> [What to work on]: The answer is the data below, repeated exactly, with no pictures included.

Stored data:
--
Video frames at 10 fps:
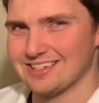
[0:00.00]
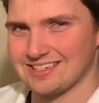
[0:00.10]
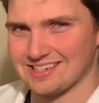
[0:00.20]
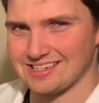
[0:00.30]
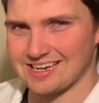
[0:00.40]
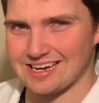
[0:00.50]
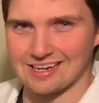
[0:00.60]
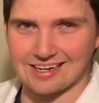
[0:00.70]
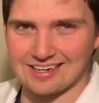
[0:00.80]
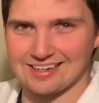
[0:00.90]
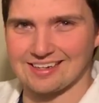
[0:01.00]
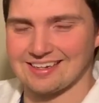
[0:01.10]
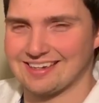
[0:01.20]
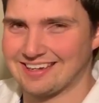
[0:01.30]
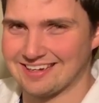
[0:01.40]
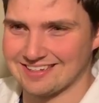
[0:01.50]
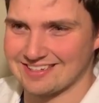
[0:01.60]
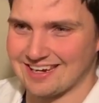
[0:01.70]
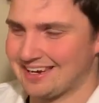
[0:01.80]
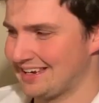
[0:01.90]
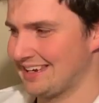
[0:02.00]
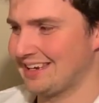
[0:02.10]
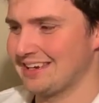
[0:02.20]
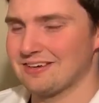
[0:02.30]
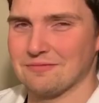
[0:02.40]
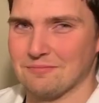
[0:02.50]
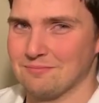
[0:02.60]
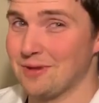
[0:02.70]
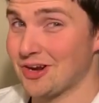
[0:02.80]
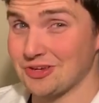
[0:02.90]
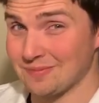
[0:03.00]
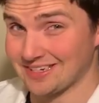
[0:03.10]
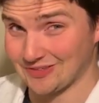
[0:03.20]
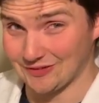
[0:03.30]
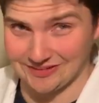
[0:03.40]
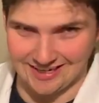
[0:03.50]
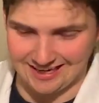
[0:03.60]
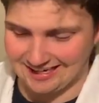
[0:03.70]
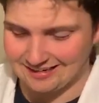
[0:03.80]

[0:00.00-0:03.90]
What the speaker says: today is a monumental day.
--
> [Problem solution]:
Video frames at 10 fps:
[0:00.00]
[0:00.10]
[0:00.20]
[0:00.30]
[0:00.40]
[0:00.50]
[0:00.60]
[0:00.70]
[0:00.80]
[0:00.90]
[0:01.00]
[0:01.10]
[0:01.20]
[0:01.30]
[0:01.40]
[0:01.50]
[0:01.60]
[0:01.70]
[0:01.80]
[0:01.90]
[0:02.00]
[0:02.10]
[0:02.20]
[0:02.30]
[0:02.40]
[0:02.50]
[0:02.60]
[0:02.70]
[0:02.80]
[0:02.90]
[0:03.00]
[0:03.10]
[0:03.20]
[0:03.30]
[0:03.40]
[0:03.50]
[0:03.60]
[0:03.70]
[0:03.80]

[0:00.00-0:03.90]
What the speaker says: today is a monumental day.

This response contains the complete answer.